Brock Lesnar & Paul Heyman
Ersterer ist ehemaliger UFC-Champion, passionierter Farmer auf seiner Ranch in Minnesota und die Definition eines legitimen Asskickers. Was er tut, tut schon beim Zuschauen weh. Viel Kayfabe ist da nicht mehr zu erkennen. Die Kunst ist für den Gegner, an seinen Moves nicht zu sterben. Paul Heyman ist Lesnars Freund und Manager - er ist schlichweg der beste Rhetoriker im Wrestling.

Lucha Underground
Seriell angelegte (Staffel 2 wurde gerade für 2016 bestätigt) Wrestling-Show von Robert Rodriguez Sender El Rey mit einer Mischung aus maskierten mexikanischen Wrestling Stars (Luchadores), US-Indie-Wrestlern und ehemaligen WWE'lern. Düster, cineastisch, puristisch, mit kohärentem Storytelling, das selbst beim Thema Drachen, Untote und Teleportation keine Miene verzieht.

Anzeige

The New Day
Dieses Dreierteam besteht aus Big E, Kofi Kingston und Xavier Woods.
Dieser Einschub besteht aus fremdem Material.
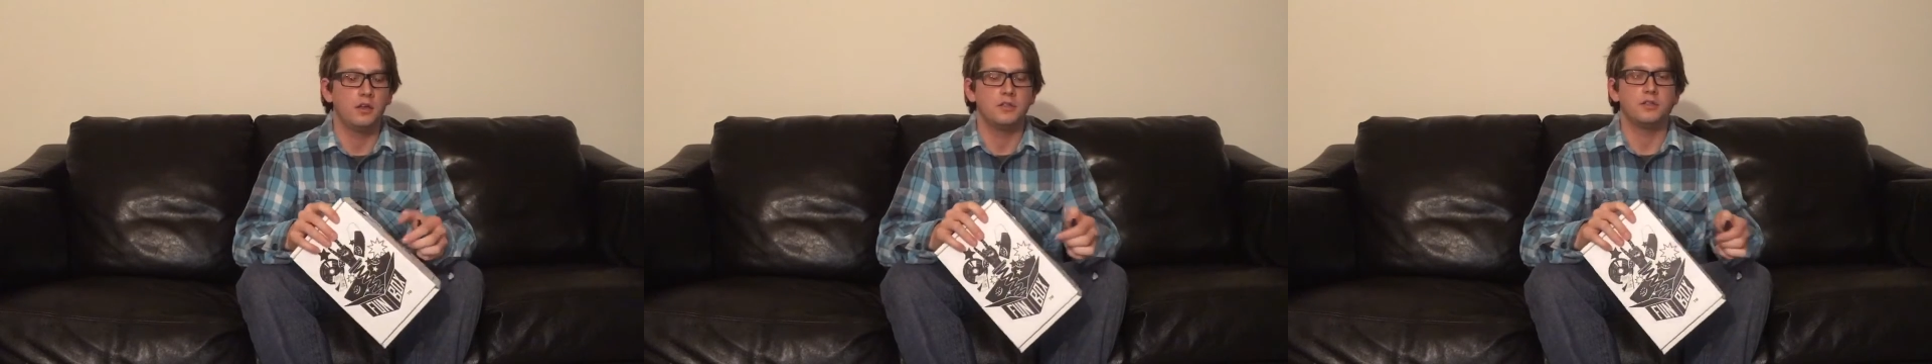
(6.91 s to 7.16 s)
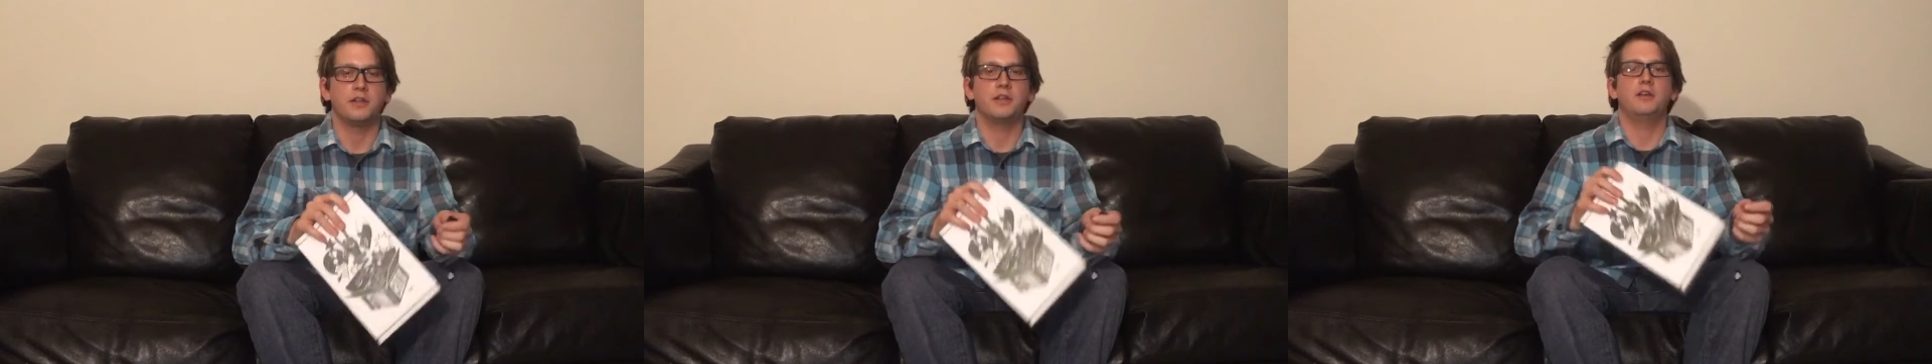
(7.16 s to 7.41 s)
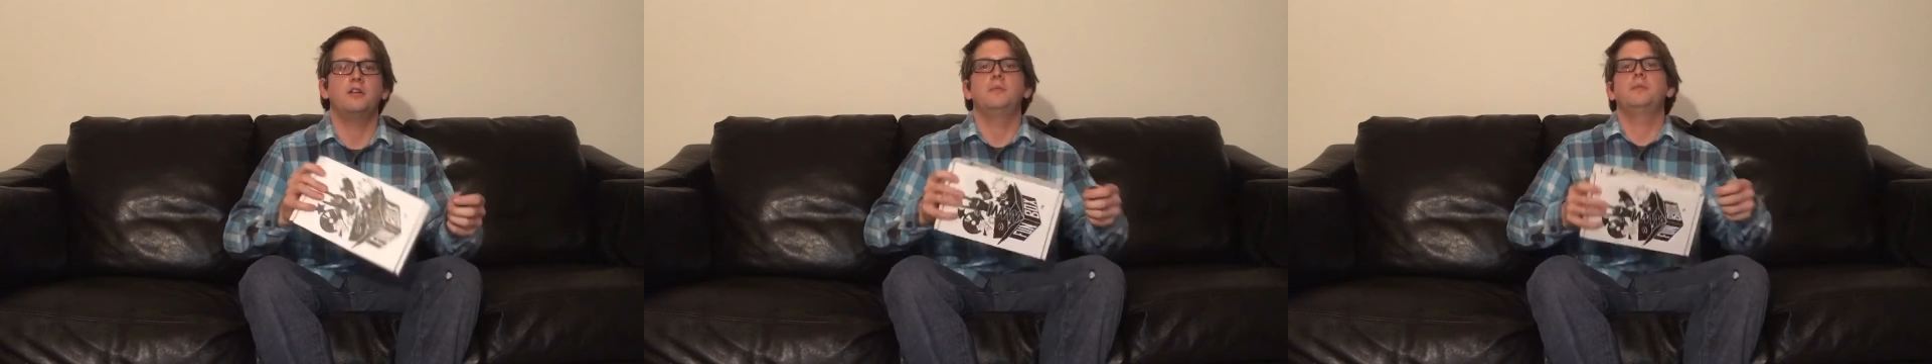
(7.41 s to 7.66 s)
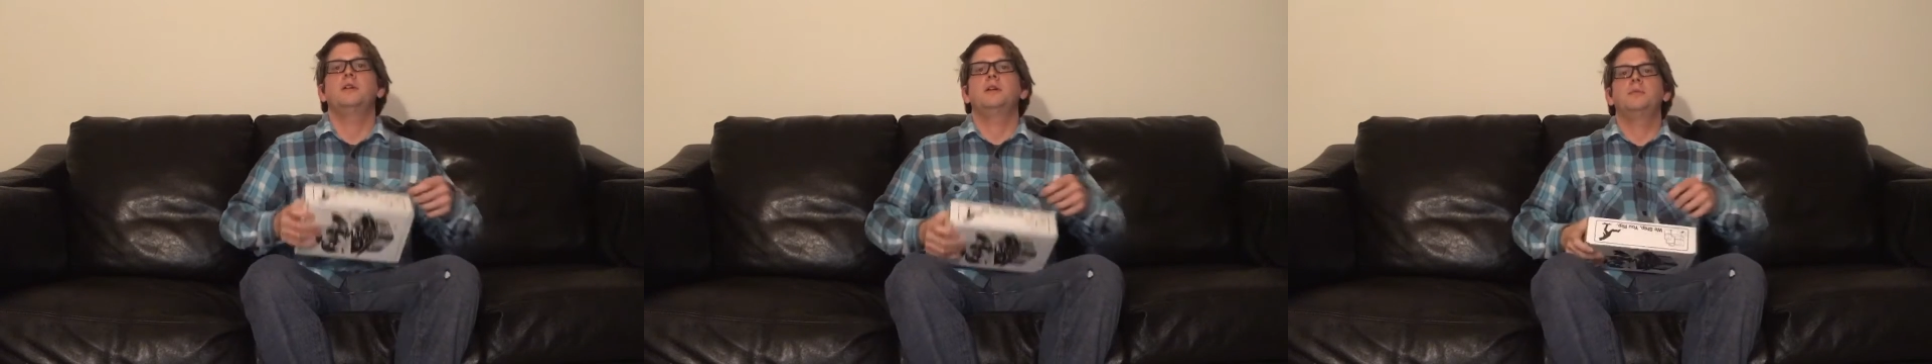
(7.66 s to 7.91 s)
So I thought I'd
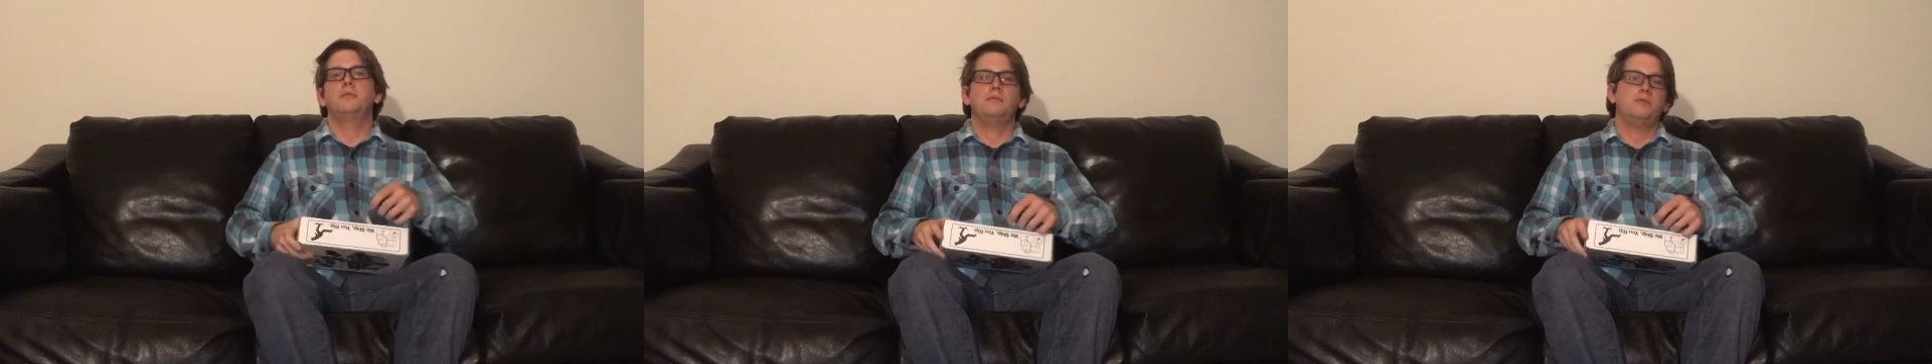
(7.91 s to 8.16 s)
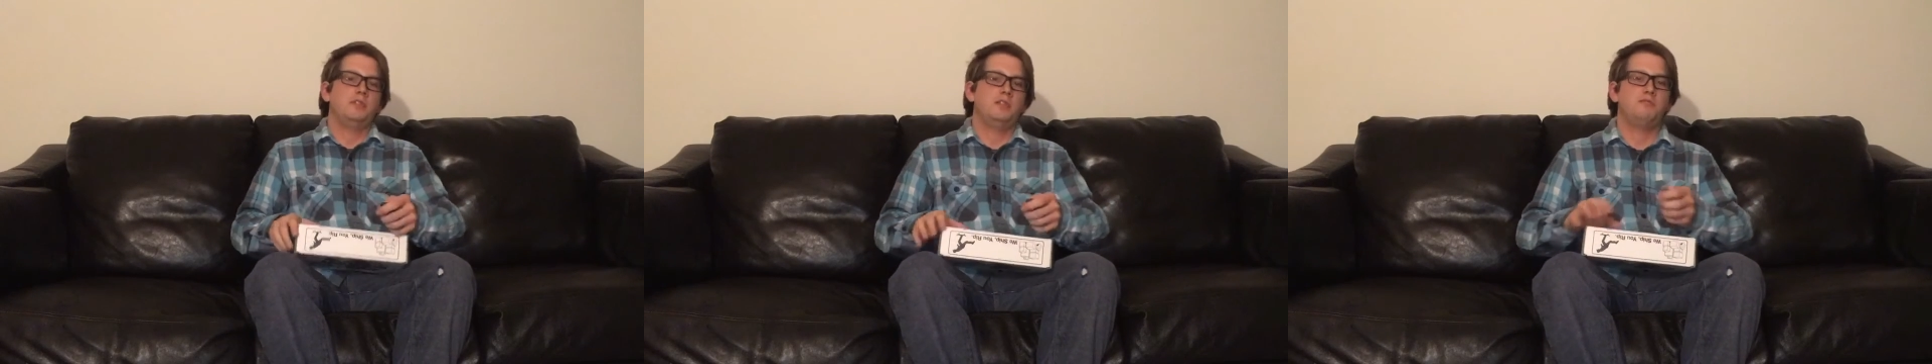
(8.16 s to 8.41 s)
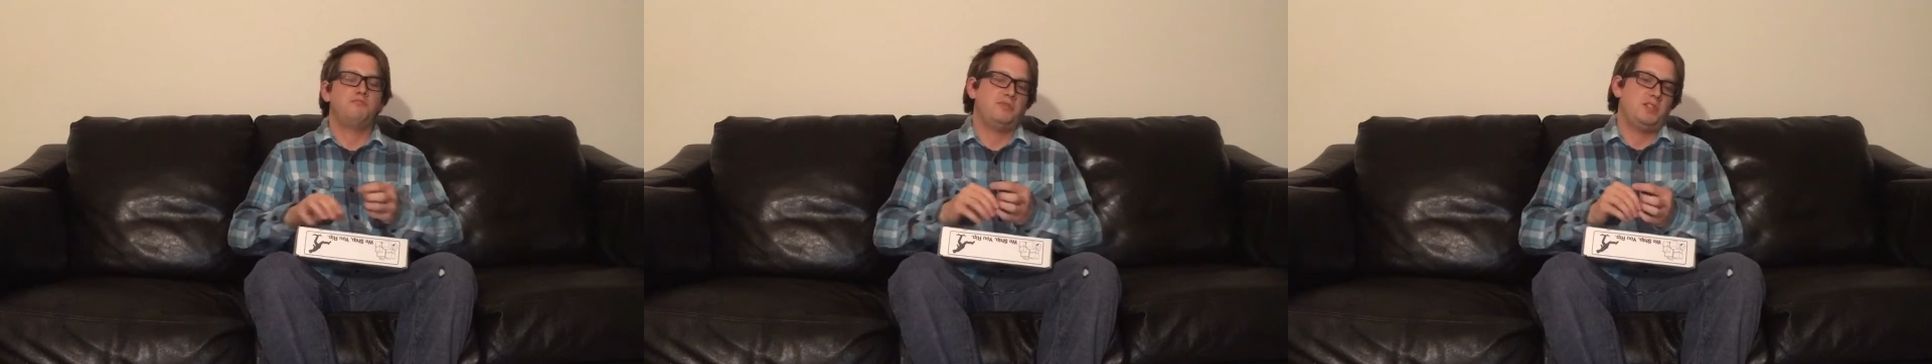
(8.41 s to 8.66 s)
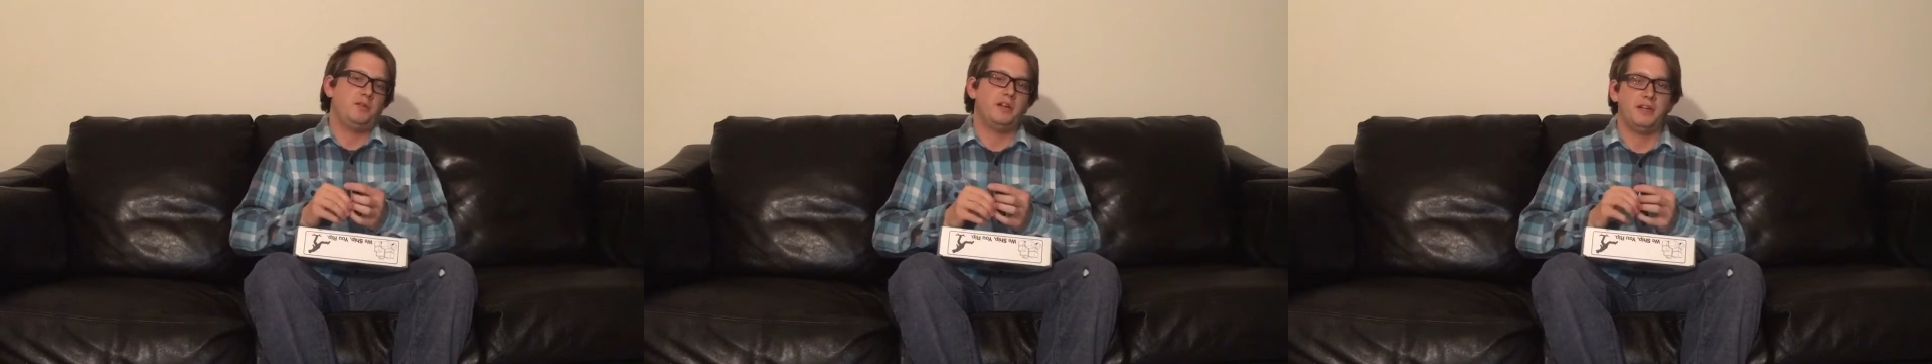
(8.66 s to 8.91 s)
open it up and just
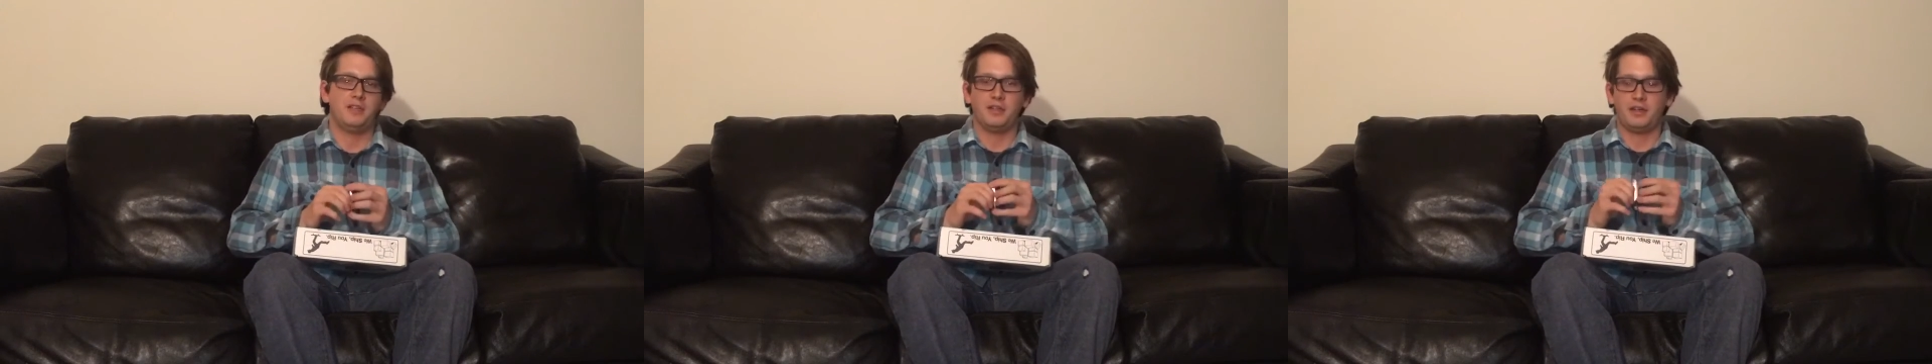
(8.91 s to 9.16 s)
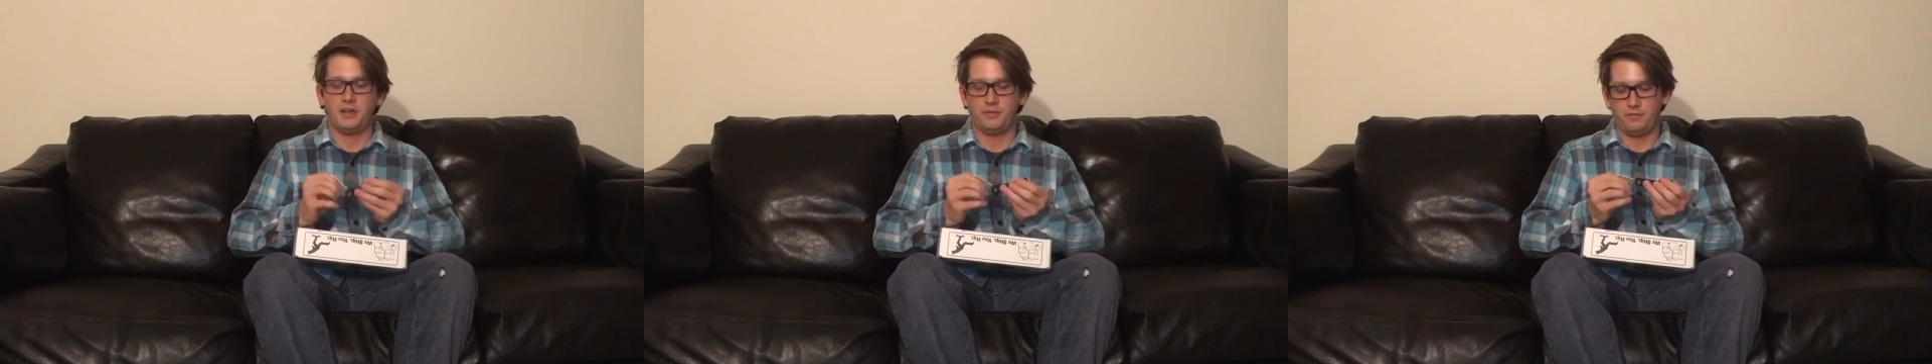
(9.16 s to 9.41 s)
see what I get today.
Ursprünglich hat McMahon den Dreien das an Rassismus grenzendes Gimmick der stets gut gelaunten, tanzenden und predigenden Positivity-Schwarzen aufgedrückt. Das haben die Jungs so hart übersteuert, dass du dich nur noch wegschmeissen möchtest. Beispiel: Xavier Woods spielt während der Matches auf der Posaune das Titelthema von Final Fantasy. Das reicht, oder?

Seth Rollins
. . . ist WWE World Heavyweight Champion und spielt den sogenannten feigen Heel (bad guy), der Ärger lieber aus dem Weg geht oder seine Konflikte über Beschiss löst. Doch so sehr er sich auch Mühe mit den Antipathien gibt, er kann einfach nicht verbergen, dass er der kompletteste Wrestler der Neuzeit ist. Seth Rollins ist cool, lasst euch nichts erzählen.

NXT-Takeover-Specials
Wie bereits oben erwähnt, ist die in Florida ansässige Nachwuchsliga der WWE ein Quell der Freude für Wrestlingfans. Hier geben sich outlandishe Charaktere, Stars der Indie-Ligen, intelligentes Frauenwrestling und Ringkünstler die Klinke in die Hand und am effektivsten tun sie das in den zweimonatlichen Großveranstaltungen namens TAKEOVER. Zuletzt im Barclays-Center in Brooklyn, New York: 13.000 Tickets in wenigen Minuten, das ging schneller als beim großen Bruder SummerSlam im selben Gebäude.